BEGIN RECORDS SHOWN

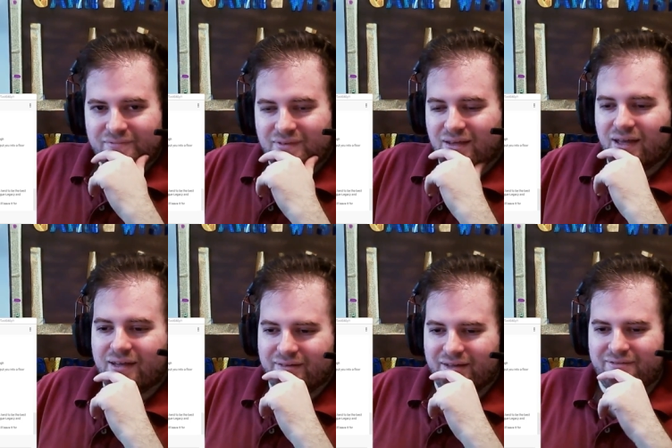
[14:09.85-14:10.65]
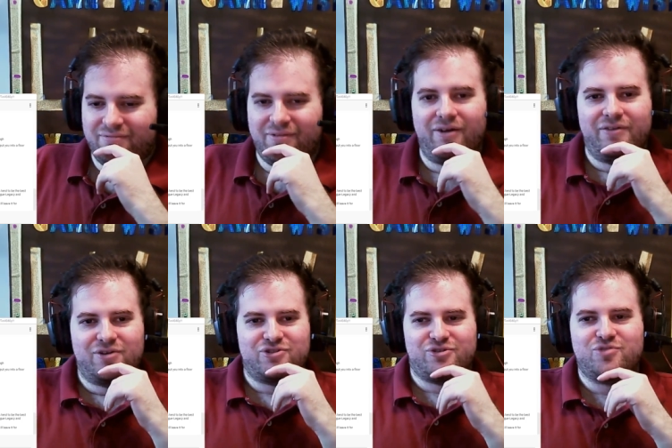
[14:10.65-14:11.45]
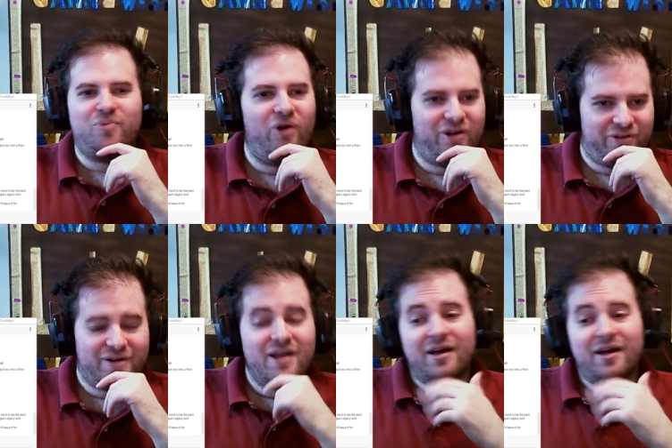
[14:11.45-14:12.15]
Yeah, the, well, there's a spoiler.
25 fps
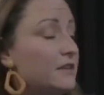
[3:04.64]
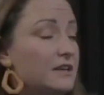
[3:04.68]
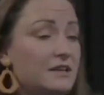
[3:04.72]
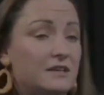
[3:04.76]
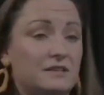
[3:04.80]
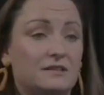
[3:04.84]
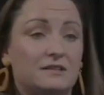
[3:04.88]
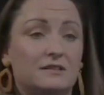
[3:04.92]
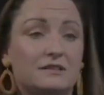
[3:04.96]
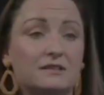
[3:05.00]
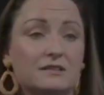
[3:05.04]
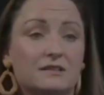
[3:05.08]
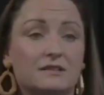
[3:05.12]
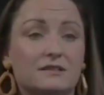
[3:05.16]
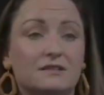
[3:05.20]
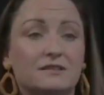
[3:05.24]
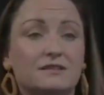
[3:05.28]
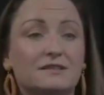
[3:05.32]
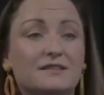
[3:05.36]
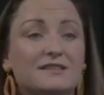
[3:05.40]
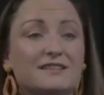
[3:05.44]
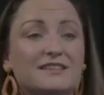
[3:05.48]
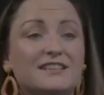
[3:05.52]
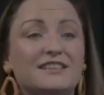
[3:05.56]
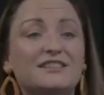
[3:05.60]
This
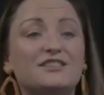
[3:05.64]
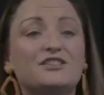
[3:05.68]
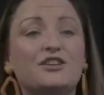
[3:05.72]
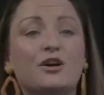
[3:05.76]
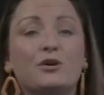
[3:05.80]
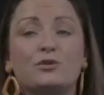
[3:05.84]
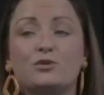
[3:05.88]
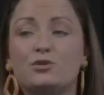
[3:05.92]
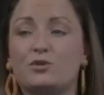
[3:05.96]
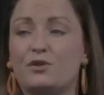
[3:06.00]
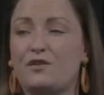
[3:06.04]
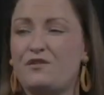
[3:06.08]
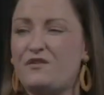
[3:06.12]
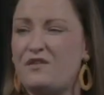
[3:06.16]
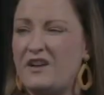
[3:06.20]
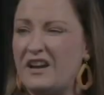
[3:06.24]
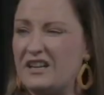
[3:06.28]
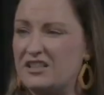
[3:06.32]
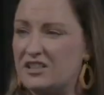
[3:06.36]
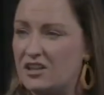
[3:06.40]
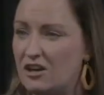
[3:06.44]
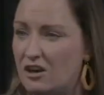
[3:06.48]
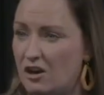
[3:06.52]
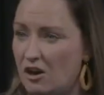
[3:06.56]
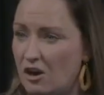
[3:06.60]
is going to
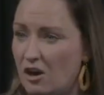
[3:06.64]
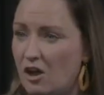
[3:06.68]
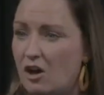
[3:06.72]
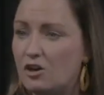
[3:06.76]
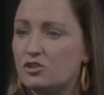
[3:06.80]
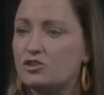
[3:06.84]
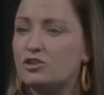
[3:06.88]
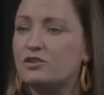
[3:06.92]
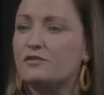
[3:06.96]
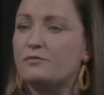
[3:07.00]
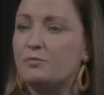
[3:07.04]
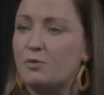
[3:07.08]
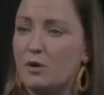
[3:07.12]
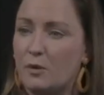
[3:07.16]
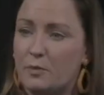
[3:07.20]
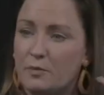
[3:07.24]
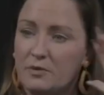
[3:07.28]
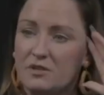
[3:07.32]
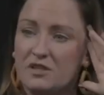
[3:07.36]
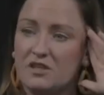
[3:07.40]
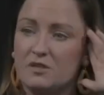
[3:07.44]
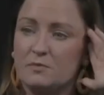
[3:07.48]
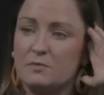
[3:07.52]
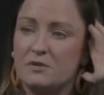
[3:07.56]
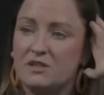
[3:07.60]
affect a lot of
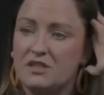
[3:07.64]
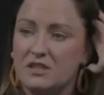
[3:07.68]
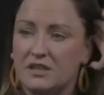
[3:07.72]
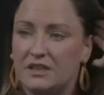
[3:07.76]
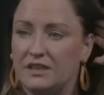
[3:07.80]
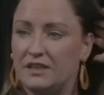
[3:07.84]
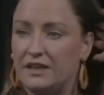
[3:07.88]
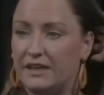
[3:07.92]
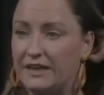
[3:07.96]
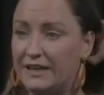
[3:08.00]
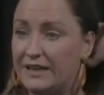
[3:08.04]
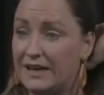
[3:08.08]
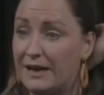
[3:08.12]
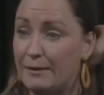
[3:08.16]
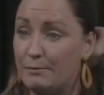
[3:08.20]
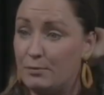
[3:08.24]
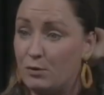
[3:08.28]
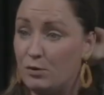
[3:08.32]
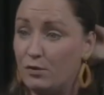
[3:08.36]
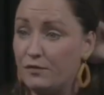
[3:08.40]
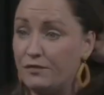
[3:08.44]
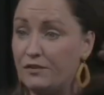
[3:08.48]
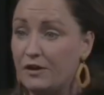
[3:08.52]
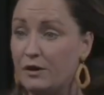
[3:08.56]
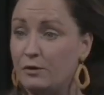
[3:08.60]
properties, particularly in our
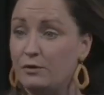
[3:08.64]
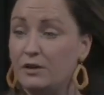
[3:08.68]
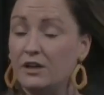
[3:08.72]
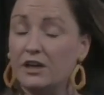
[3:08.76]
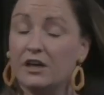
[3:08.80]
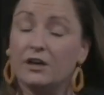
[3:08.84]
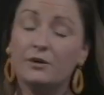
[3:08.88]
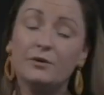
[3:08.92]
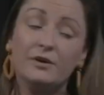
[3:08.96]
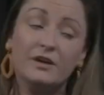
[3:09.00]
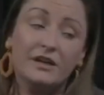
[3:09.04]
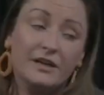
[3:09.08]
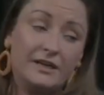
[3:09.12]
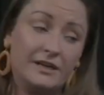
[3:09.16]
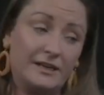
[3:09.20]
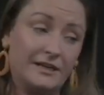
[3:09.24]
portfolio.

END RECORDS SHOWN

▶ WORK TASK: Omit the pictures, then copy out all the data exactly as it stands.

▶ RESULT BELOW:
[14:09.85-14:10.65]
[14:10.65-14:11.45]
[14:11.45-14:12.15]
Yeah, the, well, there's a spoiler.
25 fps
[3:04.64]
[3:04.68]
[3:04.72]
[3:04.76]
[3:04.80]
[3:04.84]
[3:04.88]
[3:04.92]
[3:04.96]
[3:05.00]
[3:05.04]
[3:05.08]
[3:05.12]
[3:05.16]
[3:05.20]
[3:05.24]
[3:05.28]
[3:05.32]
[3:05.36]
[3:05.40]
[3:05.44]
[3:05.48]
[3:05.52]
[3:05.56]
[3:05.60]
This
[3:05.64]
[3:05.68]
[3:05.72]
[3:05.76]
[3:05.80]
[3:05.84]
[3:05.88]
[3:05.92]
[3:05.96]
[3:06.00]
[3:06.04]
[3:06.08]
[3:06.12]
[3:06.16]
[3:06.20]
[3:06.24]
[3:06.28]
[3:06.32]
[3:06.36]
[3:06.40]
[3:06.44]
[3:06.48]
[3:06.52]
[3:06.56]
[3:06.60]
is going to
[3:06.64]
[3:06.68]
[3:06.72]
[3:06.76]
[3:06.80]
[3:06.84]
[3:06.88]
[3:06.92]
[3:06.96]
[3:07.00]
[3:07.04]
[3:07.08]
[3:07.12]
[3:07.16]
[3:07.20]
[3:07.24]
[3:07.28]
[3:07.32]
[3:07.36]
[3:07.40]
[3:07.44]
[3:07.48]
[3:07.52]
[3:07.56]
[3:07.60]
affect a lot of
[3:07.64]
[3:07.68]
[3:07.72]
[3:07.76]
[3:07.80]
[3:07.84]
[3:07.88]
[3:07.92]
[3:07.96]
[3:08.00]
[3:08.04]
[3:08.08]
[3:08.12]
[3:08.16]
[3:08.20]
[3:08.24]
[3:08.28]
[3:08.32]
[3:08.36]
[3:08.40]
[3:08.44]
[3:08.48]
[3:08.52]
[3:08.56]
[3:08.60]
properties, particularly in our
[3:08.64]
[3:08.68]
[3:08.72]
[3:08.76]
[3:08.80]
[3:08.84]
[3:08.88]
[3:08.92]
[3:08.96]
[3:09.00]
[3:09.04]
[3:09.08]
[3:09.12]
[3:09.16]
[3:09.20]
[3:09.24]
portfolio.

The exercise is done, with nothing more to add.